## DATASET EXCERPTS:
%%
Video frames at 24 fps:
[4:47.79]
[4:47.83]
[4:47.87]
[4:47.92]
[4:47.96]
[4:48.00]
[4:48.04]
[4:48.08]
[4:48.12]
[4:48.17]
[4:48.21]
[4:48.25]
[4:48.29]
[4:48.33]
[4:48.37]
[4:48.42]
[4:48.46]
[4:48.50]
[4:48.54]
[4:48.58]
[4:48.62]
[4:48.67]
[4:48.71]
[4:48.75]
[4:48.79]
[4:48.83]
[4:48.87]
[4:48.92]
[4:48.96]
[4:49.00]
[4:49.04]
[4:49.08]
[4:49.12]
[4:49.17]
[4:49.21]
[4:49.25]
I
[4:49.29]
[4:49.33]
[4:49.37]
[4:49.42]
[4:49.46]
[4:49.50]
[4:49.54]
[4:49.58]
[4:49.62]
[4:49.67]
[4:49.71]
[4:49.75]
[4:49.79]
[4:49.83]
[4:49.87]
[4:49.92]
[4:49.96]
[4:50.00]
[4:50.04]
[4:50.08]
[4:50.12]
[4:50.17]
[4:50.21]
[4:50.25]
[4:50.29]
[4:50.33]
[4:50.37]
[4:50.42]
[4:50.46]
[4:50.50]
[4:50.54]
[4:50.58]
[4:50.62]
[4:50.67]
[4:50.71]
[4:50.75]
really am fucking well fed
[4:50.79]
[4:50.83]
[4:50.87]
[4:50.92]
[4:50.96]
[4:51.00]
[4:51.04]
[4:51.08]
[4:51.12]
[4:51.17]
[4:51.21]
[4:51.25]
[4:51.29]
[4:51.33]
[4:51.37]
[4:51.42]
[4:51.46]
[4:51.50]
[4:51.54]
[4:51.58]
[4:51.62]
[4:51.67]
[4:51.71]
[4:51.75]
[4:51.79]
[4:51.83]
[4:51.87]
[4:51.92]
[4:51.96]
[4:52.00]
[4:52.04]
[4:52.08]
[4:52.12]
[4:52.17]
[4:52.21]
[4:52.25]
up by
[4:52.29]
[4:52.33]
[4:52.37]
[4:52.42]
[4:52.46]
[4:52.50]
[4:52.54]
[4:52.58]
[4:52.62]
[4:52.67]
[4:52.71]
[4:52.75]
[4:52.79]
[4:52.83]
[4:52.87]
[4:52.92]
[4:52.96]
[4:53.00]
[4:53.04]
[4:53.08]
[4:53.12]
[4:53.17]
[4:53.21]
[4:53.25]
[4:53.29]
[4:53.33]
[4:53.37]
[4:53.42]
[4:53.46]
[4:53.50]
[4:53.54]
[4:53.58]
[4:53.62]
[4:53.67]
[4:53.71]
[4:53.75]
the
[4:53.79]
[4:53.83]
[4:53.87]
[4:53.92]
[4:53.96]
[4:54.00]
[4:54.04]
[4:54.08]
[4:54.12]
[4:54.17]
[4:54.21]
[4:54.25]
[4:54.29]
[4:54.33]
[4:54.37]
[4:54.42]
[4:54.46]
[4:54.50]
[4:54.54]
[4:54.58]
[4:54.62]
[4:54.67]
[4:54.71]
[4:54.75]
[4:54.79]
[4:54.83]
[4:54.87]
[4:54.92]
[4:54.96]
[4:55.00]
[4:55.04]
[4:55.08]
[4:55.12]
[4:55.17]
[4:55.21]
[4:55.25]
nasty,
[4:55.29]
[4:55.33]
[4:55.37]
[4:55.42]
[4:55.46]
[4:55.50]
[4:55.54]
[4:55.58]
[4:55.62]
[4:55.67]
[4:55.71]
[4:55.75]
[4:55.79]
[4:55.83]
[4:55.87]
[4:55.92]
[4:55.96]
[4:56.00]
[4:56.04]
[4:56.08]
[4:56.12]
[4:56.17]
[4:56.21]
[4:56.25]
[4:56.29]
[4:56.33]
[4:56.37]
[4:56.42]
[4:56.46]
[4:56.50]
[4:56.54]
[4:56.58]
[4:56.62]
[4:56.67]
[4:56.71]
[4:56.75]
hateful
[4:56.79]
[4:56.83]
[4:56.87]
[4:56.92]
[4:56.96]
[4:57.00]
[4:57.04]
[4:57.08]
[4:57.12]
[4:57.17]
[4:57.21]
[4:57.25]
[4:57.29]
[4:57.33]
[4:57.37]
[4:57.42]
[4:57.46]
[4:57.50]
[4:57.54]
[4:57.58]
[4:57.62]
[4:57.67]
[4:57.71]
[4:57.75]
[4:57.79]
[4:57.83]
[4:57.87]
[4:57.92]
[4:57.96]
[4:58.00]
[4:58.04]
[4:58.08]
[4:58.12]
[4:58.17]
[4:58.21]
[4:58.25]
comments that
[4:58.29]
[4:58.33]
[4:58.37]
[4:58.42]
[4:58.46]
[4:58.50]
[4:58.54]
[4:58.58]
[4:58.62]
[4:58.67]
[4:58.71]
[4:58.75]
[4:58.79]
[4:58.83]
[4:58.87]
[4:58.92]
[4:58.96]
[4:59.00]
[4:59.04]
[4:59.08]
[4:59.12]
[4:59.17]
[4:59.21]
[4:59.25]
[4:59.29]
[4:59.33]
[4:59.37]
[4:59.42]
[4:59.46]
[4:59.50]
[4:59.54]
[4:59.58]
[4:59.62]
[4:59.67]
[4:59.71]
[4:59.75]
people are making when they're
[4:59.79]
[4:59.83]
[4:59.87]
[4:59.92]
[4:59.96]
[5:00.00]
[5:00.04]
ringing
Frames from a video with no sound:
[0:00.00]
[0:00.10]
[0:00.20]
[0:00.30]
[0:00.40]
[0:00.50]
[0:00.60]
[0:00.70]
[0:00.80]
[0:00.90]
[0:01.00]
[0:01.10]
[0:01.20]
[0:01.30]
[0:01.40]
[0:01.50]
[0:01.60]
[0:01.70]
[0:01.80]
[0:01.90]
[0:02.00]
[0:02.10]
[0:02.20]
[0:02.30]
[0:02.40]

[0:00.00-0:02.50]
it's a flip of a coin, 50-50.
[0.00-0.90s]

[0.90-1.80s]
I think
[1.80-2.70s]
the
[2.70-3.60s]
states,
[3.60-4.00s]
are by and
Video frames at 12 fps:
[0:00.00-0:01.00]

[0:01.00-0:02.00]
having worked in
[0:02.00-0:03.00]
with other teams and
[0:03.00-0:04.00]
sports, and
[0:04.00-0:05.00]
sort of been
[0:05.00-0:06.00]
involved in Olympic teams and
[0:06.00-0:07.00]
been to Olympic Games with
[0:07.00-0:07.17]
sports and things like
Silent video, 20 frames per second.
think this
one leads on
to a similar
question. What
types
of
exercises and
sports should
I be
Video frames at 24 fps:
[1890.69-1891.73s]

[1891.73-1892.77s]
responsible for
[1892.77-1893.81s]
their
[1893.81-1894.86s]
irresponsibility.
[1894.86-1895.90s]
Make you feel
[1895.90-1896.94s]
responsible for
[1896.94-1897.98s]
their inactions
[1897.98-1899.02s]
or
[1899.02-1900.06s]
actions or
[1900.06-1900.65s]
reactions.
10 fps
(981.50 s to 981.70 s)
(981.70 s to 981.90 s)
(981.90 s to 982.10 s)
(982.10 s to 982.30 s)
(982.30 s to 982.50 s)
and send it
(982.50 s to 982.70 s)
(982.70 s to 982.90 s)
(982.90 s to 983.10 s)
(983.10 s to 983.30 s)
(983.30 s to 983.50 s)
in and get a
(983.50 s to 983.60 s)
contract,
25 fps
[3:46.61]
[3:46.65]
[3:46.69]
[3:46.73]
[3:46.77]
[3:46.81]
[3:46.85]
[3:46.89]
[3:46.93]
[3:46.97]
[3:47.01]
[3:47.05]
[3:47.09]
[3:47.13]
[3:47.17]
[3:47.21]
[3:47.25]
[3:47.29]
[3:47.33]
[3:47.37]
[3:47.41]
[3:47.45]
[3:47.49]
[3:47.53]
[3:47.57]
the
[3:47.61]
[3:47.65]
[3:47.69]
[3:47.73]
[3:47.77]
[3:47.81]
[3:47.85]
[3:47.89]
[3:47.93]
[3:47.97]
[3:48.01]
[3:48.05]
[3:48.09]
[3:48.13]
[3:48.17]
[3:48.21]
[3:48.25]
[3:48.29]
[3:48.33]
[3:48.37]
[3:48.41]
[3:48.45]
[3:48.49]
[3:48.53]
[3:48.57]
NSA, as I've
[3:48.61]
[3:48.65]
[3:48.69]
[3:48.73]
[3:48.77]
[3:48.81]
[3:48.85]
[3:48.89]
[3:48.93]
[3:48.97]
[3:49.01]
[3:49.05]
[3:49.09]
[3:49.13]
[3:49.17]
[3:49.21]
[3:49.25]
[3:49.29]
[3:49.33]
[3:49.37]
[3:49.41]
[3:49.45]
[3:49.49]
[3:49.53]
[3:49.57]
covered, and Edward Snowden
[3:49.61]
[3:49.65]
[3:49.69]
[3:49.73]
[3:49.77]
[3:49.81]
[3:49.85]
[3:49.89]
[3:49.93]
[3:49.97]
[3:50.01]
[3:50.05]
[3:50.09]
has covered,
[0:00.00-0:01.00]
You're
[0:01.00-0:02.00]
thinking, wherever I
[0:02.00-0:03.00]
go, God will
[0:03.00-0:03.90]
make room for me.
%%
## REQUIREMENT:
Everything from the line with "[2.70-3.60s]" to the end of the listing, and only that, is to be set down exactly, line by line.

## SOLUTION TO THIS EXERCISE:
[2.70-3.60s]
states,
[3.60-4.00s]
are by and
Video frames at 12 fps:
[0:00.00-0:01.00]

[0:01.00-0:02.00]
having worked in
[0:02.00-0:03.00]
with other teams and
[0:03.00-0:04.00]
sports, and
[0:04.00-0:05.00]
sort of been
[0:05.00-0:06.00]
involved in Olympic teams and
[0:06.00-0:07.00]
been to Olympic Games with
[0:07.00-0:07.17]
sports and things like
Silent video, 20 frames per second.
think this
one leads on
to a similar
question. What
types
of
exercises and
sports should
I be
Video frames at 24 fps:
[1890.69-1891.73s]

[1891.73-1892.77s]
responsible for
[1892.77-1893.81s]
their
[1893.81-1894.86s]
irresponsibility.
[1894.86-1895.90s]
Make you feel
[1895.90-1896.94s]
responsible for
[1896.94-1897.98s]
their inactions
[1897.98-1899.02s]
or
[1899.02-1900.06s]
actions or
[1900.06-1900.65s]
reactions.
10 fps
(981.50 s to 981.70 s)
(981.70 s to 981.90 s)
(981.90 s to 982.10 s)
(982.10 s to 982.30 s)
(982.30 s to 982.50 s)
and send it
(982.50 s to 982.70 s)
(982.70 s to 982.90 s)
(982.90 s to 983.10 s)
(983.10 s to 983.30 s)
(983.30 s to 983.50 s)
in and get a
(983.50 s to 983.60 s)
contract,
25 fps
[3:46.61]
[3:46.65]
[3:46.69]
[3:46.73]
[3:46.77]
[3:46.81]
[3:46.85]
[3:46.89]
[3:46.93]
[3:46.97]
[3:47.01]
[3:47.05]
[3:47.09]
[3:47.13]
[3:47.17]
[3:47.21]
[3:47.25]
[3:47.29]
[3:47.33]
[3:47.37]
[3:47.41]
[3:47.45]
[3:47.49]
[3:47.53]
[3:47.57]
the
[3:47.61]
[3:47.65]
[3:47.69]
[3:47.73]
[3:47.77]
[3:47.81]
[3:47.85]
[3:47.89]
[3:47.93]
[3:47.97]
[3:48.01]
[3:48.05]
[3:48.09]
[3:48.13]
[3:48.17]
[3:48.21]
[3:48.25]
[3:48.29]
[3:48.33]
[3:48.37]
[3:48.41]
[3:48.45]
[3:48.49]
[3:48.53]
[3:48.57]
NSA, as I've
[3:48.61]
[3:48.65]
[3:48.69]
[3:48.73]
[3:48.77]
[3:48.81]
[3:48.85]
[3:48.89]
[3:48.93]
[3:48.97]
[3:49.01]
[3:49.05]
[3:49.09]
[3:49.13]
[3:49.17]
[3:49.21]
[3:49.25]
[3:49.29]
[3:49.33]
[3:49.37]
[3:49.41]
[3:49.45]
[3:49.49]
[3:49.53]
[3:49.57]
covered, and Edward Snowden
[3:49.61]
[3:49.65]
[3:49.69]
[3:49.73]
[3:49.77]
[3:49.81]
[3:49.85]
[3:49.89]
[3:49.93]
[3:49.97]
[3:50.01]
[3:50.05]
[3:50.09]
has covered,
[0:00.00-0:01.00]
You're
[0:01.00-0:02.00]
thinking, wherever I
[0:02.00-0:03.00]
go, God will
[0:03.00-0:03.90]
make room for me.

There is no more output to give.